Kucinich as Mayor of Cleveland. 

I have to confess to having a bit of a temper. That said, I am a passionate person for my beliefs, and I suppose just as passionate over my fears that we are losing our country to a right wing fascist mentallity. My father and I just had an argument over Dennis Kucinich. Now my father is a democrat, mind you, but rather plodding and pragmatic. He has a web site on Germany in World War 2, and is developing one on current politics.


But one thing he doesn't know about is Kucinich's term as mayor of Cleveland, and just why the city defaulted. There are many who still want to portray this issue as a loggerhead for Kucinich. Truth is, Kucinich is now seen as a hero to many in Cleveland, according to the Clevelandmagazine.com (Thirty people who defined Cleveland issue):

In December 1978, as the city’s financial troubles mounted, the Cleveland Trust Bank refused to grant the city a loan extension unless it sold the Municipal Light System (now Cleveland Public Power). Kucinich wouldn’t sell and the city went into default.

Ryan: “Dennis was willing to risk a bright future in politics for cheap electricity. He showed me, as a young man, he was willing to stand up to incredible powers and put his own personal life in jeopardy in the interests of people he [represented] by refusing to sell Cleveland Public Power. Think of what he really did give up: all those years of political life when he was almost exiled.”

Kucinich lost his bid for re-election in 1979. He spent 13 of the next 15 years out of politicaloffice.

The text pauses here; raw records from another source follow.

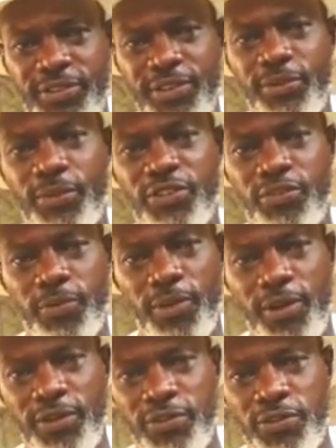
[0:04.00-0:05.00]
is in
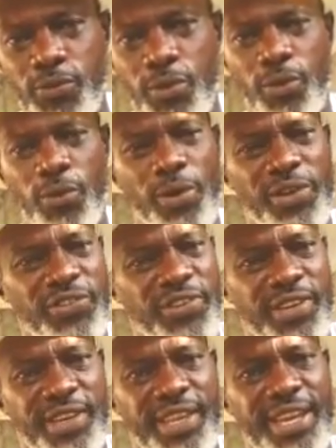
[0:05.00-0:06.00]
response to a
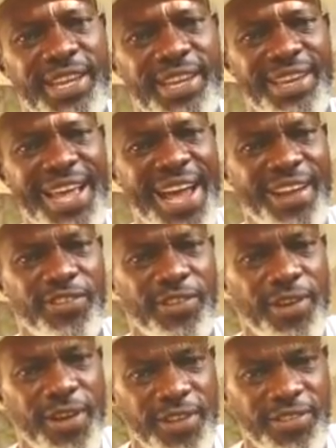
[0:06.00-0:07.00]
question that I get asked
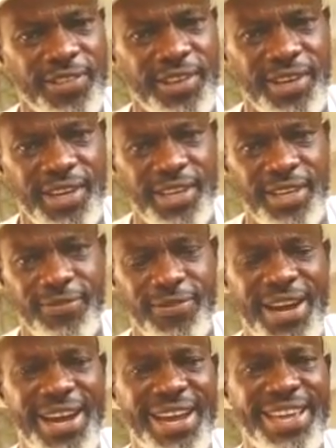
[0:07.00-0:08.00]
constantly
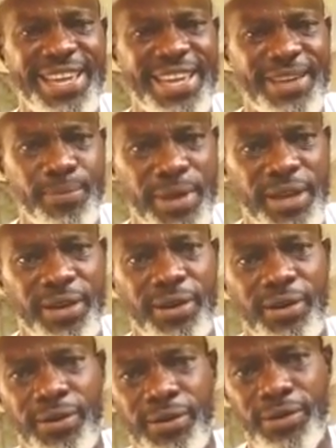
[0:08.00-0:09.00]
by
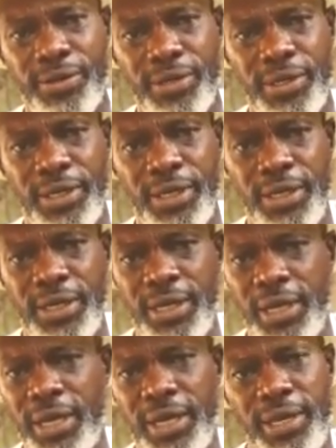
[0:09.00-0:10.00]
email
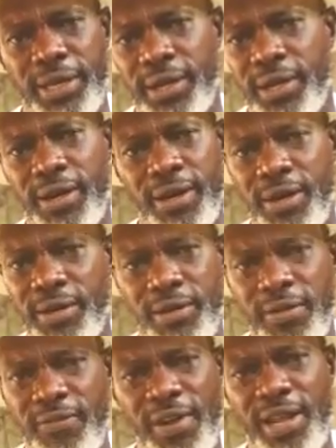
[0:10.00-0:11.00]
and
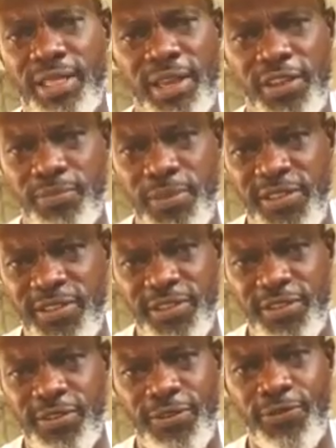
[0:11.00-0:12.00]
via text
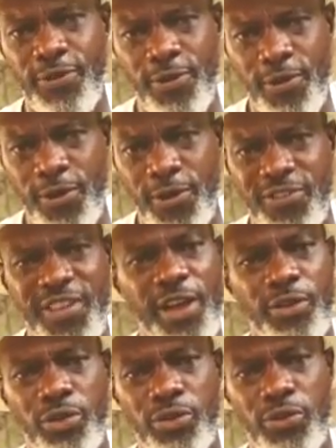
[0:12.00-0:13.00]
messages or phone calls. How
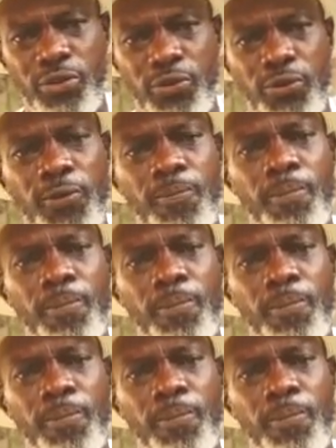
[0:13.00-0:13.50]
do you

Forbes: He suffered. He couldn't make a living. He could not get a job. That was payback from the business community for what they felt he did to the town."

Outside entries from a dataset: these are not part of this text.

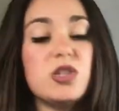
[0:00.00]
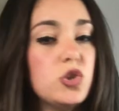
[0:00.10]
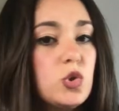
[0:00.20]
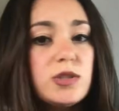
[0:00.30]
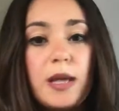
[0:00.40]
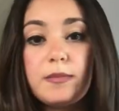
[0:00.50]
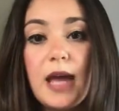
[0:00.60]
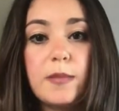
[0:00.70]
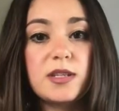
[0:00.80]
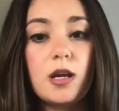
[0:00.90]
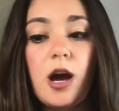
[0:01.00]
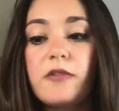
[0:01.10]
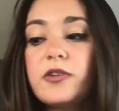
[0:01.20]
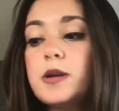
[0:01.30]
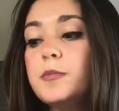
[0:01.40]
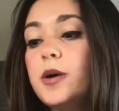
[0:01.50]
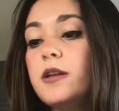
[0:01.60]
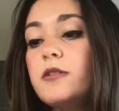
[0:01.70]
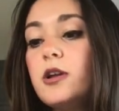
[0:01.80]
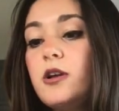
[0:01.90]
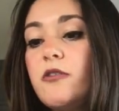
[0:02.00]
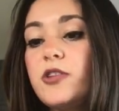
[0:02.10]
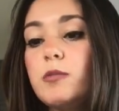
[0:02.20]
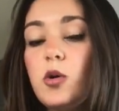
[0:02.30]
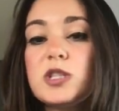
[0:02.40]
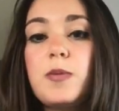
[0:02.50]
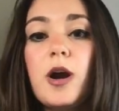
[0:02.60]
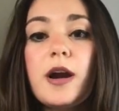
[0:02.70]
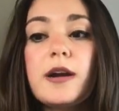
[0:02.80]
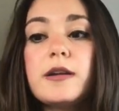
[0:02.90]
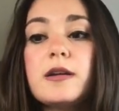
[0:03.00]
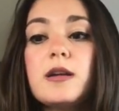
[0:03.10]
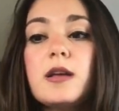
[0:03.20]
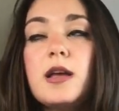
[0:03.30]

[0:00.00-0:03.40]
you sometimes can cover, but for the most part,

Kucinich was elected to Congress in 1996.

Joe Cimperman, city councilman: "We were in a Labor Day parade three years ago in Brook Park. And I remember him putting his arm around me and saying that I had to maintain spiritual peace inside, because giving in to anger would be my downfall. At that point, it was the best thing he could have said to me, because he sensedmy inexperience and my youth , and wanted to impart some wisdom."

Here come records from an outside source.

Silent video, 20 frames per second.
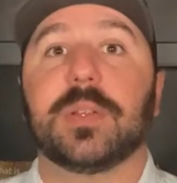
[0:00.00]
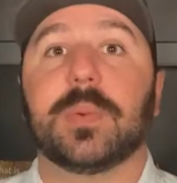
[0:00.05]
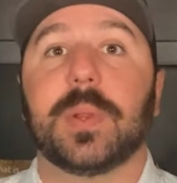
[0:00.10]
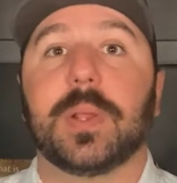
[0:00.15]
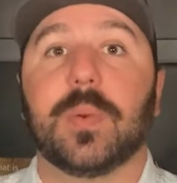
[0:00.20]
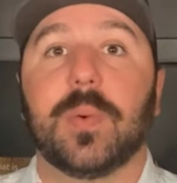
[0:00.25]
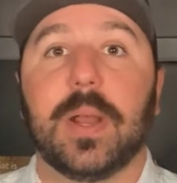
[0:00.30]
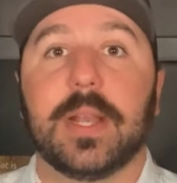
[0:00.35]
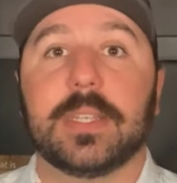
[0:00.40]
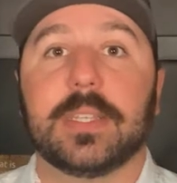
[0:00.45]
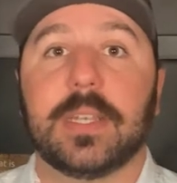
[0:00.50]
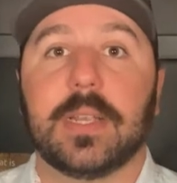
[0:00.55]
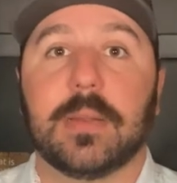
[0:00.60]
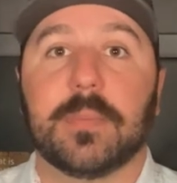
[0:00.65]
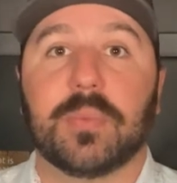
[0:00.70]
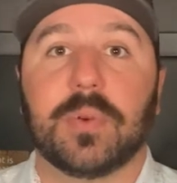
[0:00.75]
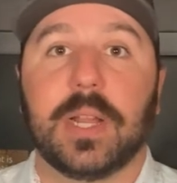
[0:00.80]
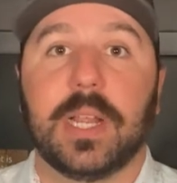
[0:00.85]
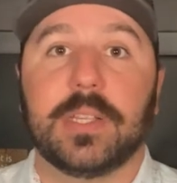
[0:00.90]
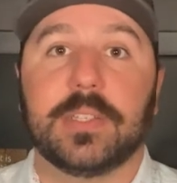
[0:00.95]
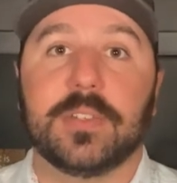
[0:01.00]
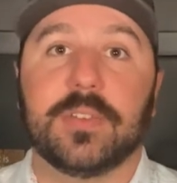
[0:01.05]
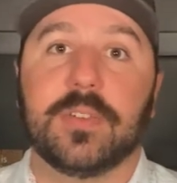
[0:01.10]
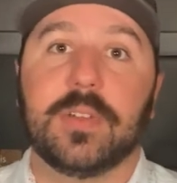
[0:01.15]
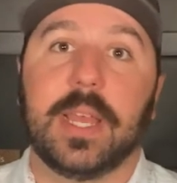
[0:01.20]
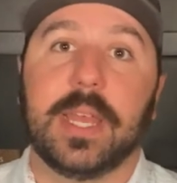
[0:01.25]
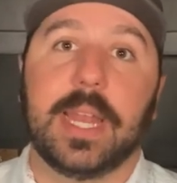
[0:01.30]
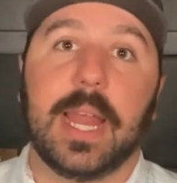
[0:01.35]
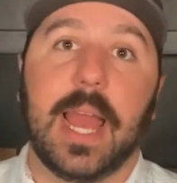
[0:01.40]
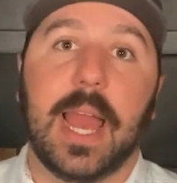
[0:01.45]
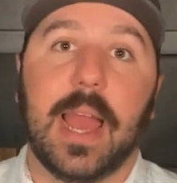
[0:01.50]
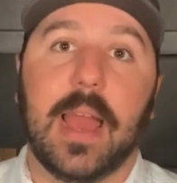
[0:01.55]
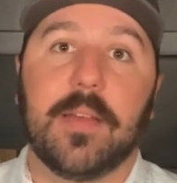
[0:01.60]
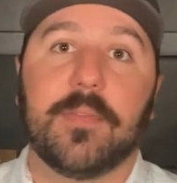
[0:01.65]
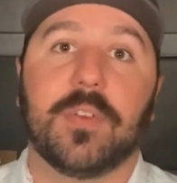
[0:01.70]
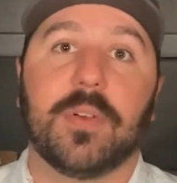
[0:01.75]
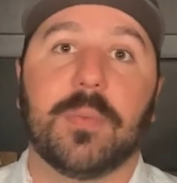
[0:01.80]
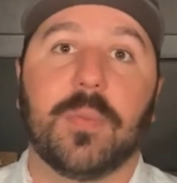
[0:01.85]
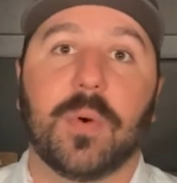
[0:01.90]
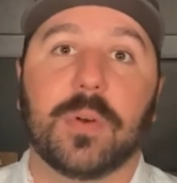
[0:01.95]
request an appraisal and
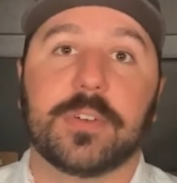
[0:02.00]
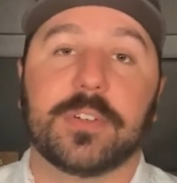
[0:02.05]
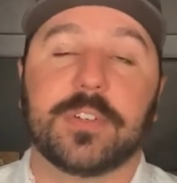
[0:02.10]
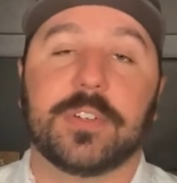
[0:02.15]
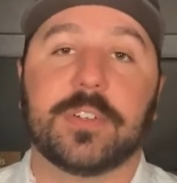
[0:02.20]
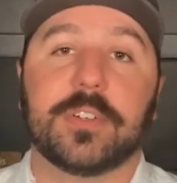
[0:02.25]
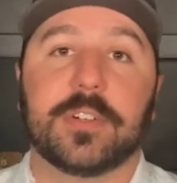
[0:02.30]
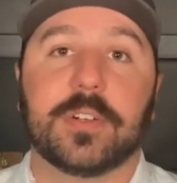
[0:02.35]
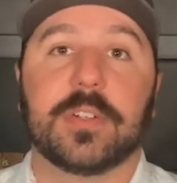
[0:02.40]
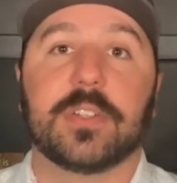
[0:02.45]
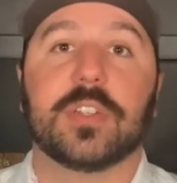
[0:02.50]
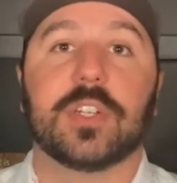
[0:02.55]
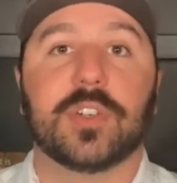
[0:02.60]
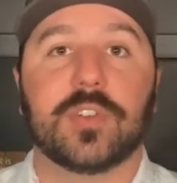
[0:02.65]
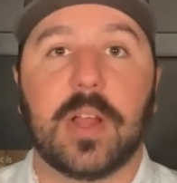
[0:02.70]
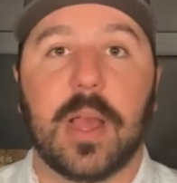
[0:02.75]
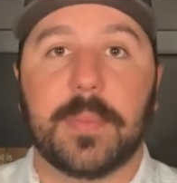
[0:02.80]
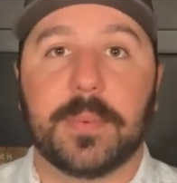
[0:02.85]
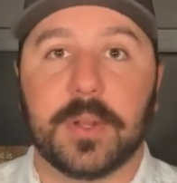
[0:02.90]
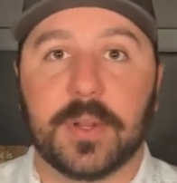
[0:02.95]
have your mortgage insurance dropped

“When the hospitals started closing, he reached out to every council member who was impacted by it. He called me at 3 in the morning. He was feeding, living, breathing off of this chance to keep [St. Michael’s] open.”

Forbes: “[Last year,] we went and had a cup of coffee together — he had his cup of hot water — and we sat and talked abut the mayor’s race. He had given it a passing thought. He said, ‘If I run for mayor, I want to talk to [Dick] Jacobs, I want to talk to [Al] Lerner, I want to talk to [Sam] Miller, I want to talk to [Bert] Wolstein, and I want to announce a project a month.’ Which told me that he had changed. He never would’ve even considered talking to those men before, when he was mayor.”

Cimperman: “There’s people from a generation that will never change their opinions about him, both positively and negatively: the older neighborhood core and the older corporate core. The more people my age, in their 30s and 40s, get to know him, the more they’re like, ‘This guy stands for things that are important to me.’ At the Tremont arts and cultural fair in Lincoln Park [in September], I was walking with him and it was unbelievable how many people said, ‘Keep the peace. Don’t let us go to war.’ ”


Dennis Kucinich wants to form the Department of Peace and reduce the Pentagon budget. Sounds like a good idea to me.